New default BlockBasedTableOptions::format_version=5 to enable new Bloom filter implementation by default, compatible with RocksDB versions >= 6.6.0.
Add new SetBufferSize API to WriteBufferManager to allow dynamic management of memory allotted to all write buffers. This allows user code to adjust memory monitoring provided by WriteBufferManager as process memory needs change datasets grow and shrink.
Clarified the required semantics of Read() functions in FileSystem and Env APIs. Please ensure any custom implementations are compliant.

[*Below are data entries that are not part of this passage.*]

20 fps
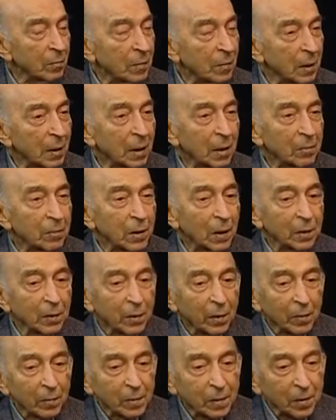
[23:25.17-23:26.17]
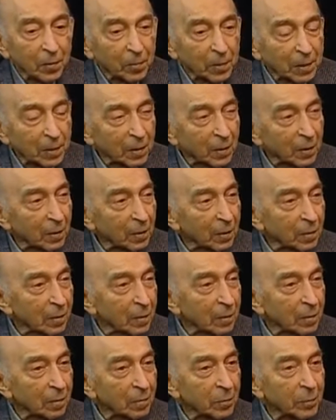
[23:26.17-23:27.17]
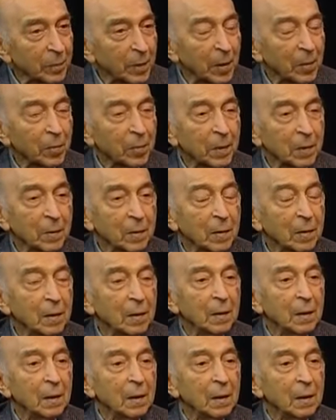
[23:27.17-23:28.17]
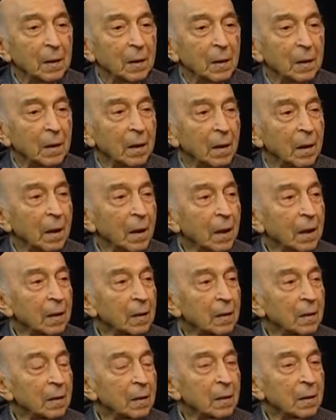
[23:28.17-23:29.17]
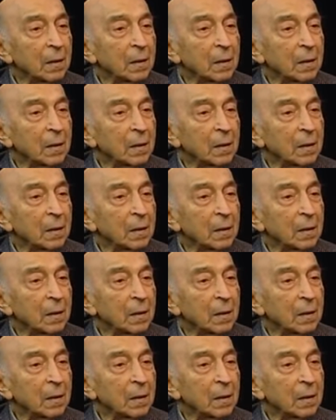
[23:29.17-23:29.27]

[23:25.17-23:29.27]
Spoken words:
and I'm not talking some particular papers, and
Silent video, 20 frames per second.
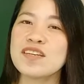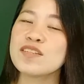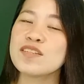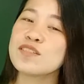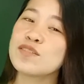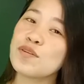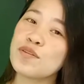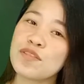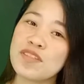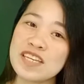
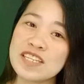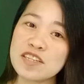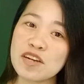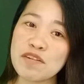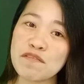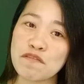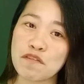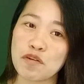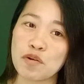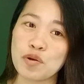So these
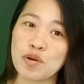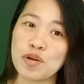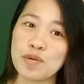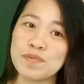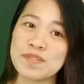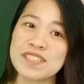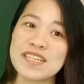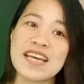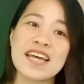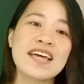are
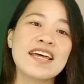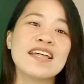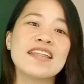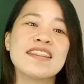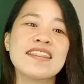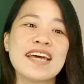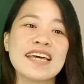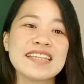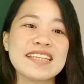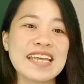verbs
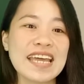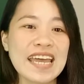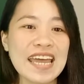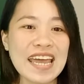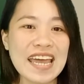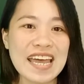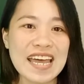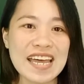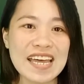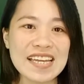that
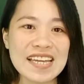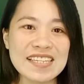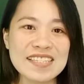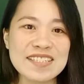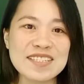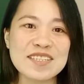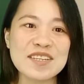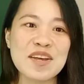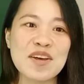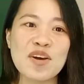
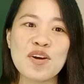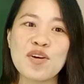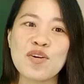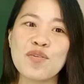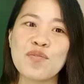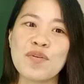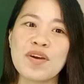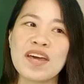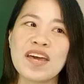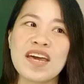ends
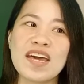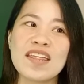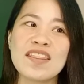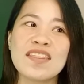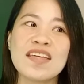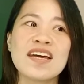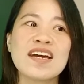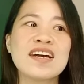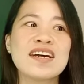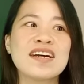with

For the new integrated BlobDB implementation, compaction statistics now include the amount of data read from blob files during compaction (due to garbage collection or compaction filters). Write amplification metrics have also been extended to account for data read from blob files.

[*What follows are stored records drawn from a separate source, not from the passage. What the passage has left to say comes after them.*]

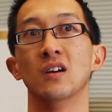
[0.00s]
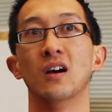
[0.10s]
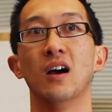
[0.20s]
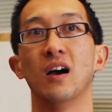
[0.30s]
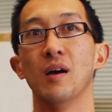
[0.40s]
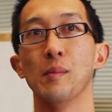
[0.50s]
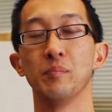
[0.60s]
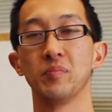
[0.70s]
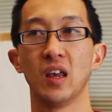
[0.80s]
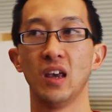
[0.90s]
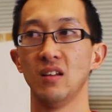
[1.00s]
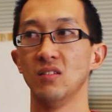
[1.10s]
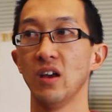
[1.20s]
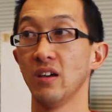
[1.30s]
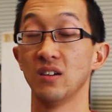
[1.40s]

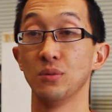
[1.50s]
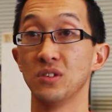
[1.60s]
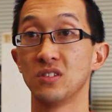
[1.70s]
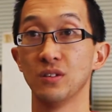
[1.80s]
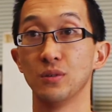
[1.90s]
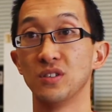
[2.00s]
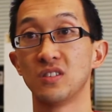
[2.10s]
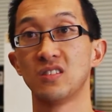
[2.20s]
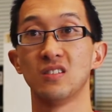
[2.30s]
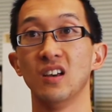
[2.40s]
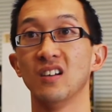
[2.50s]
And yeah, it was. Yeah,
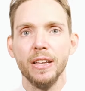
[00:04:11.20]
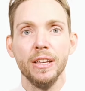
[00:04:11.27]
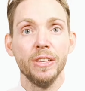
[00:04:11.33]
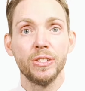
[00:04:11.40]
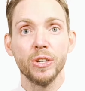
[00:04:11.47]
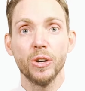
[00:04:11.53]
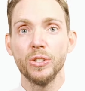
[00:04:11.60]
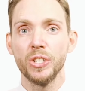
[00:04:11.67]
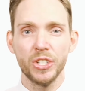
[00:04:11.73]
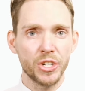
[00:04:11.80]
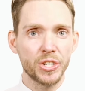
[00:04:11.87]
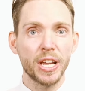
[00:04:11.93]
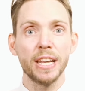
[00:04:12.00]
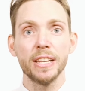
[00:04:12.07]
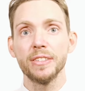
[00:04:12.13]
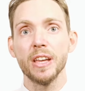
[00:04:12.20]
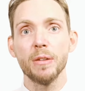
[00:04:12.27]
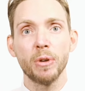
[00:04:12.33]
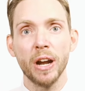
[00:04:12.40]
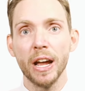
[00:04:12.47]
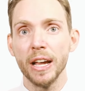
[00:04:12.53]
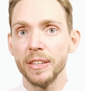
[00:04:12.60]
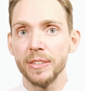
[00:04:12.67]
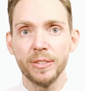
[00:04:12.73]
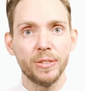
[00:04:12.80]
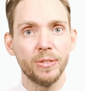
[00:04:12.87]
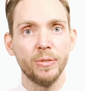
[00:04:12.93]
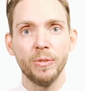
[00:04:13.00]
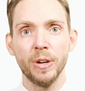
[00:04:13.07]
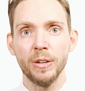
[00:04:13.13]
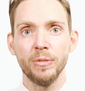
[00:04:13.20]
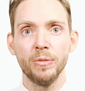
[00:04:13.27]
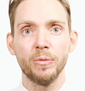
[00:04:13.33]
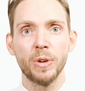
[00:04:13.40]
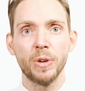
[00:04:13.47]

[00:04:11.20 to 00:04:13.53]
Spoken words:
So to just kind of summarize, when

Add EqualWithoutTimestamp() to Comparator.
Extend support to track blob files in SSTFileManager whenever a blob file is created/deleted. Blob files will be scheduled to delete via SSTFileManager and SStFileManager will now take blob files in account while calculating size and space limits along with SST files.
Add new Append and PositionedAppend API with checksum handoff to legacy Env.
New Features
Support compaction filters for the new implementation of BlobDB. Add FilterBlobByKey() to CompactionFilter. Subclasses can override this method so that compaction filters can determine whether the actual blob value has to be read during compaction. Use a new kUndetermined in CompactionFilter::Decision to indicated that further action is necessary for compaction filter to make a decision.
Add support to extend retrieval of checksums for blob files from the MANIFEST when checkpointing. During backup, rocksdb can detect corruption in blob files during file copies.
Add new options for db_bench --benchmarks: flush, waitforcompaction, compact0, compact1.
Add an option to BackupEngine::GetBackupInfo to include the name and size of each backed-up file. Especially in the presence of file sharing among backups, this offers detailed insight into backup space usage.
Enable backward iteration on keys with user-defined timestamps.
Add statistics and info log for error handler: counters for bg error, bg io error, bg retryable io error, auto resume count, auto resume total retry number, and auto resume sucess; Histogram for auto resume retry count in each recovery call. Note that, each auto resume attempt will have one or multiple retries.
Behavior Changes
During flush, only WAL sync retryable IO error is mapped to hard error, which will stall the writes. When WAL is used but only SST file write has retryable IO error, it will be mapped to soft error and write will not be affected.